=== Begin Enclosure ===

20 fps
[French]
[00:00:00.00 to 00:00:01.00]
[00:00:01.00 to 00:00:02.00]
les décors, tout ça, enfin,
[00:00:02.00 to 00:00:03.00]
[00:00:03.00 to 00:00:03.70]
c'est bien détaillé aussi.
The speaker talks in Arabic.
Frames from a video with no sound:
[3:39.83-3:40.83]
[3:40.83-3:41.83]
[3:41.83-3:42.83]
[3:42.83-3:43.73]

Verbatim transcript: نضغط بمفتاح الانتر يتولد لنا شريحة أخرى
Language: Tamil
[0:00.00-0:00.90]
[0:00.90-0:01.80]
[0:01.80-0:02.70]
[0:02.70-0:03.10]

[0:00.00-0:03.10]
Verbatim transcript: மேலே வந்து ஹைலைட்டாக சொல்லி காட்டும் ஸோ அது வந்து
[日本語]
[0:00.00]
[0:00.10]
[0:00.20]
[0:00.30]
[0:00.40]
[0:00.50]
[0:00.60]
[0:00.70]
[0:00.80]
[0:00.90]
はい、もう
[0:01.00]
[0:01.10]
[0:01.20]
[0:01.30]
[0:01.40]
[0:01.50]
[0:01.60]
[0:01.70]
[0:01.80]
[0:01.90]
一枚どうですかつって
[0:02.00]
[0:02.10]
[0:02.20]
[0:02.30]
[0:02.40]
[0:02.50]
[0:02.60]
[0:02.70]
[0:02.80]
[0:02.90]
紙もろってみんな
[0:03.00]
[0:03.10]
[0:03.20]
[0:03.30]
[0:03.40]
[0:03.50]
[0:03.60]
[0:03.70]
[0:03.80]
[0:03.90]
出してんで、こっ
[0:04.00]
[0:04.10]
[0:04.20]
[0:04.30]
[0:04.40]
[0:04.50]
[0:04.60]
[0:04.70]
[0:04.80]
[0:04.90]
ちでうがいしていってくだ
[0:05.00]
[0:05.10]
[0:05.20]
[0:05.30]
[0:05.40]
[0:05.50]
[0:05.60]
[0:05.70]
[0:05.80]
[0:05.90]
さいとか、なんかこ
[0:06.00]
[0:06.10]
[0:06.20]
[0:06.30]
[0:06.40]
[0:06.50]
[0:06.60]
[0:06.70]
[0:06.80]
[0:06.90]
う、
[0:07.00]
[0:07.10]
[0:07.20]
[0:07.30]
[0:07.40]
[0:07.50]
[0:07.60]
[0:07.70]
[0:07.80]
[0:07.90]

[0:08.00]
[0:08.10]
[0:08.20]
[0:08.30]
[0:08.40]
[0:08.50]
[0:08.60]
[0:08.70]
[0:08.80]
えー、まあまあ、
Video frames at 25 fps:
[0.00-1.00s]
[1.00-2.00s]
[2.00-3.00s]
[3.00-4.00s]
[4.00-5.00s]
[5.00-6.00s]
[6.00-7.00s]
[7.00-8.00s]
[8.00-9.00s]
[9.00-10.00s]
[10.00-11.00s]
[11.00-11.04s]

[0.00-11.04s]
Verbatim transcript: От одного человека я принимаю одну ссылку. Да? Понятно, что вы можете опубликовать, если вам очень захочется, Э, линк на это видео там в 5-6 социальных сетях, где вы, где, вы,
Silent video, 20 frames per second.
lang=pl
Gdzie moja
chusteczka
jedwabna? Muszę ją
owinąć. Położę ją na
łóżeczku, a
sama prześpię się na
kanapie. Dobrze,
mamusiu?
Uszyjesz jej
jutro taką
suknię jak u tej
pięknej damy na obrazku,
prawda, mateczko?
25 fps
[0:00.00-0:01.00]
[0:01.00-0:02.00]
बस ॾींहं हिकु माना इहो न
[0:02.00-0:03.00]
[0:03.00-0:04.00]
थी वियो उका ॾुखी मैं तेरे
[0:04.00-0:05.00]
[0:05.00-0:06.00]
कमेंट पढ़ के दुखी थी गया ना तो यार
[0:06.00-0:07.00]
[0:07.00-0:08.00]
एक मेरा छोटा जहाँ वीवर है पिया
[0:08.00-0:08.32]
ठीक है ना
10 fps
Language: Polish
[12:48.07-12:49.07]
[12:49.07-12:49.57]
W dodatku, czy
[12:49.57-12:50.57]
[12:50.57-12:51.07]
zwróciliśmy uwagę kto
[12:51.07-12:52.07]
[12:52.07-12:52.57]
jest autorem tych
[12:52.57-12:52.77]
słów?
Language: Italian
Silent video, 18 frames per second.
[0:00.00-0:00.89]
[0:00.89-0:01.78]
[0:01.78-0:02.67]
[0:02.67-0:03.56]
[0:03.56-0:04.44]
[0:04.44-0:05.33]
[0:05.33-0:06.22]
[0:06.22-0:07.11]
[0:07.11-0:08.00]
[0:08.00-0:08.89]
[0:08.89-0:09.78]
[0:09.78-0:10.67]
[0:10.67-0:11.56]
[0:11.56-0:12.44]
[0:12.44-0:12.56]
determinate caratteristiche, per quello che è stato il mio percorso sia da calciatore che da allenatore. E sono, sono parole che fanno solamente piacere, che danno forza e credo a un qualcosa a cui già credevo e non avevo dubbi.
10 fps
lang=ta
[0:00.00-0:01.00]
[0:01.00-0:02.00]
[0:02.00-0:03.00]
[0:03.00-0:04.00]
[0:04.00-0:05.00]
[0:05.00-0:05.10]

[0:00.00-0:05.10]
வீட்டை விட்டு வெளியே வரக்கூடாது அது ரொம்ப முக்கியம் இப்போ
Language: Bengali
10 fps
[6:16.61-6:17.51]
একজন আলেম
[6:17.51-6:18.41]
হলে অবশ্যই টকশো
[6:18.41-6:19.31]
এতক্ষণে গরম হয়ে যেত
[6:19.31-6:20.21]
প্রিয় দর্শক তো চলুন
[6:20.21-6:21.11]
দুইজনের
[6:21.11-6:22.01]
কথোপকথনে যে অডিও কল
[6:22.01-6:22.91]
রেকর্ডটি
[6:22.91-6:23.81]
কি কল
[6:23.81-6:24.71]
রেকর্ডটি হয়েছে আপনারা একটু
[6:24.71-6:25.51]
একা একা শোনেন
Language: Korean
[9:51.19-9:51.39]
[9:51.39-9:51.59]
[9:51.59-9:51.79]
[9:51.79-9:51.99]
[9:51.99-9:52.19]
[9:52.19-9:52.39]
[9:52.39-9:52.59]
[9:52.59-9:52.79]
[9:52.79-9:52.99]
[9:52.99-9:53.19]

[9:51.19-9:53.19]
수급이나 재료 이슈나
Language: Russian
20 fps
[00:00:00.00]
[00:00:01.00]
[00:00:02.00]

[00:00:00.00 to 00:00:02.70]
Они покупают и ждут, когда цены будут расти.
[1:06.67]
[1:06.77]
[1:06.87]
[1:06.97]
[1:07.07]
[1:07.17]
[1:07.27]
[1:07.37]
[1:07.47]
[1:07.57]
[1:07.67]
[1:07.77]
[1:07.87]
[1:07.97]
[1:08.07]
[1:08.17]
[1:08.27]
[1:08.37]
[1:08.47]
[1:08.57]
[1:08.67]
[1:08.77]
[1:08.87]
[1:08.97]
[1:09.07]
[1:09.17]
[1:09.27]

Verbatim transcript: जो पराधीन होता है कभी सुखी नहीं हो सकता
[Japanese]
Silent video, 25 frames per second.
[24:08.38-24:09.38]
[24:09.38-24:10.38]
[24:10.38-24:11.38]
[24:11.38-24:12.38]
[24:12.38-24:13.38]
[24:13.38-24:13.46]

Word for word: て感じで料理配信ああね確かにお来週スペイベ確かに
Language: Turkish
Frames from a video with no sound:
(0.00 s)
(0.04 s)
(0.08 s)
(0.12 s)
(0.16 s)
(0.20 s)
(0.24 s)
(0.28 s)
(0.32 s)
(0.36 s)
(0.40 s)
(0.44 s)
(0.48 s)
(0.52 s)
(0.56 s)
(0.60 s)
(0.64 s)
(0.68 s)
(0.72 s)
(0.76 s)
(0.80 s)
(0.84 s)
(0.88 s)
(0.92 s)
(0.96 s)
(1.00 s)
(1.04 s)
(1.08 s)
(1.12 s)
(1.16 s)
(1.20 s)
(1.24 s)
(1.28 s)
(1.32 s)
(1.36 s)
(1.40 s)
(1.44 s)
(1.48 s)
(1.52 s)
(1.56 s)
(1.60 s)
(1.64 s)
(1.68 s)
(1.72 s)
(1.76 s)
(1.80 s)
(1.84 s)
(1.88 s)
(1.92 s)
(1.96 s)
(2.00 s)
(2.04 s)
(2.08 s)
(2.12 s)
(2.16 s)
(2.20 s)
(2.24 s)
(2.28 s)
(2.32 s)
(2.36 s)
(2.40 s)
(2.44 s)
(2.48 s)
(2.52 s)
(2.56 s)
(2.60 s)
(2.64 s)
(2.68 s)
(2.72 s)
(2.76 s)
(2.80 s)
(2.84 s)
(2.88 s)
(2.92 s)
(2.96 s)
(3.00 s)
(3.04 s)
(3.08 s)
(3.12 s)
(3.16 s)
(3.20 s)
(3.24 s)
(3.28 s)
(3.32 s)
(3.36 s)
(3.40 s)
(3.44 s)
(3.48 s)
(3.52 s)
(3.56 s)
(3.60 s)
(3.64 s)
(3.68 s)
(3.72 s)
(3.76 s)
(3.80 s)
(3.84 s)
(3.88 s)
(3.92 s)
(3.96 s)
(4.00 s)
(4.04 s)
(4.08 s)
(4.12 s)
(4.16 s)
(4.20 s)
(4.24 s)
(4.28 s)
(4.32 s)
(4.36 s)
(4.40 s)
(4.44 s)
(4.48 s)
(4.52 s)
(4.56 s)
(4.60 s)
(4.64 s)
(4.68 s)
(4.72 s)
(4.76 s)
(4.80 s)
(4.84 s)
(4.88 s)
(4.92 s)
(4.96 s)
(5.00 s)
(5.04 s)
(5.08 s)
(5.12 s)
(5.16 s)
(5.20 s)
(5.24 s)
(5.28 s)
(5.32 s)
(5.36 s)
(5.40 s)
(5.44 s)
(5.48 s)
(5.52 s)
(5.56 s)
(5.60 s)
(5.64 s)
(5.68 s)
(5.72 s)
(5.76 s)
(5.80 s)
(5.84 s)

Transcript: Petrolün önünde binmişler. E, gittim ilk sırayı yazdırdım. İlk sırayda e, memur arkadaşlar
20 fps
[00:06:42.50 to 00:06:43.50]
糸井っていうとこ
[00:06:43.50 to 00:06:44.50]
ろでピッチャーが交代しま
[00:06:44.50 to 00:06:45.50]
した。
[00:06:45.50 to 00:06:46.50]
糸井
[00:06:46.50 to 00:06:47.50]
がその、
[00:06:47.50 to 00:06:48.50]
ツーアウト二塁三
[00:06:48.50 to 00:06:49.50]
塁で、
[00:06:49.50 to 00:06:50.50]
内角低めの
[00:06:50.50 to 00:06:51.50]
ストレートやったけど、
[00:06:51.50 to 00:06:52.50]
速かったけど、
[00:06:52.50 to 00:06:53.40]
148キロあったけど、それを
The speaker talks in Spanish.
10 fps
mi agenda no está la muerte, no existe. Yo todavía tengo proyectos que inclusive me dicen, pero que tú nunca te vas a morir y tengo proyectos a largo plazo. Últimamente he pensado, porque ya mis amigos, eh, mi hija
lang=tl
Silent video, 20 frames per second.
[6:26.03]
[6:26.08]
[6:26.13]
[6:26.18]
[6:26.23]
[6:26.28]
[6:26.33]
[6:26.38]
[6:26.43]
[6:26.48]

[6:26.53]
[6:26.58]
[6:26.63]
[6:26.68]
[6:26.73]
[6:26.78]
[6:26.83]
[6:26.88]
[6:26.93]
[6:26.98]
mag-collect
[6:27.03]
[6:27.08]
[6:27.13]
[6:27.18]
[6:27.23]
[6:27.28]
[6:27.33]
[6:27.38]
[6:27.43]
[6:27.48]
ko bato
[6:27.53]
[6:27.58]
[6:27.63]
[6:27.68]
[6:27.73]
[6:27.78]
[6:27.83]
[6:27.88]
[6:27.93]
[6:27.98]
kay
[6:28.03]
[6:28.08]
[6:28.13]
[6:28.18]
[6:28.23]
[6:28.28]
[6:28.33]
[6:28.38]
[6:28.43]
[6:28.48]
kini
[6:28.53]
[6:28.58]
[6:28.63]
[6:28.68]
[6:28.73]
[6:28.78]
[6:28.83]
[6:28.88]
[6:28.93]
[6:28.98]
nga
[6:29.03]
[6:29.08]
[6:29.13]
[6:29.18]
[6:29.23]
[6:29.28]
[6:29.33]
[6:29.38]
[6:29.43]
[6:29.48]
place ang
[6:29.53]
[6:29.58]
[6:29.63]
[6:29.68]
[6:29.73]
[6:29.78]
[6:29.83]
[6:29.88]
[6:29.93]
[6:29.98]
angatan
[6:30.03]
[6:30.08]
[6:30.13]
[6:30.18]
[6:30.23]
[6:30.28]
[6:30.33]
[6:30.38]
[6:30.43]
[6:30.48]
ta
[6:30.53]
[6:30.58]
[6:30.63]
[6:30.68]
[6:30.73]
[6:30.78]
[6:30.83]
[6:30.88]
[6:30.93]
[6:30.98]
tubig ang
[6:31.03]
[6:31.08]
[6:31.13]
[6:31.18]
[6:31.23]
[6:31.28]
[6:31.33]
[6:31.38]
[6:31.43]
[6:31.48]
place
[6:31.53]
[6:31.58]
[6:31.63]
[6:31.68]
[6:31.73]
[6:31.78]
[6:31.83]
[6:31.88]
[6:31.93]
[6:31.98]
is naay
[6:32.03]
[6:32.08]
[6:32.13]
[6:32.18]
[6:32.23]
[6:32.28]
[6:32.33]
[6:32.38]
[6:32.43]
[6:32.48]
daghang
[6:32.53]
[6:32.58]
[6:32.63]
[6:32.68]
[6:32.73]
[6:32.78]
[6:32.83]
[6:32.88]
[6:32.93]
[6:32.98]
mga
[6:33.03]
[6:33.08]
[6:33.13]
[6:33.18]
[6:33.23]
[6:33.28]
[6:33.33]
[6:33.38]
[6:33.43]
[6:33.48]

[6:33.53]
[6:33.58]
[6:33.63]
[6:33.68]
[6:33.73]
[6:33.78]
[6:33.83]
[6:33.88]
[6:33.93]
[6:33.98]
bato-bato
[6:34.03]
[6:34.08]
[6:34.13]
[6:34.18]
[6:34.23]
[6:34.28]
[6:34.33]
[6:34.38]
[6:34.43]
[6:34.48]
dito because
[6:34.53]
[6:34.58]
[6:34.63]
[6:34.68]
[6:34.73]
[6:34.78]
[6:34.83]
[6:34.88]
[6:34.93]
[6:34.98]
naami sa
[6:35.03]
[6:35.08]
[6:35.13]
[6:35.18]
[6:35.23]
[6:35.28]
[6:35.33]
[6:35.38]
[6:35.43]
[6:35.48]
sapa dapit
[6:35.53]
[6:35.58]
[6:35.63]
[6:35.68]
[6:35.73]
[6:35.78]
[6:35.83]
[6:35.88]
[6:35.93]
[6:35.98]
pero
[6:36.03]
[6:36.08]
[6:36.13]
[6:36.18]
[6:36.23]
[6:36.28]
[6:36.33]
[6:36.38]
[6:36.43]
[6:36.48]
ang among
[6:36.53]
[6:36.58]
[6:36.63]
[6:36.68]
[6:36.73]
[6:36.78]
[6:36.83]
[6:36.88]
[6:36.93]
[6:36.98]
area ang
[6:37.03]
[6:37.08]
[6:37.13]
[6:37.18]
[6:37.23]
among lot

=== End Enclosure ===

Problem to solve: Copy every line that contains "Language" from the listing above.

Exercise solution:
Language: Tamil
Language: Polish
Language: Italian
Language: Bengali
Language: Korean
Language: Russian
Language: Turkish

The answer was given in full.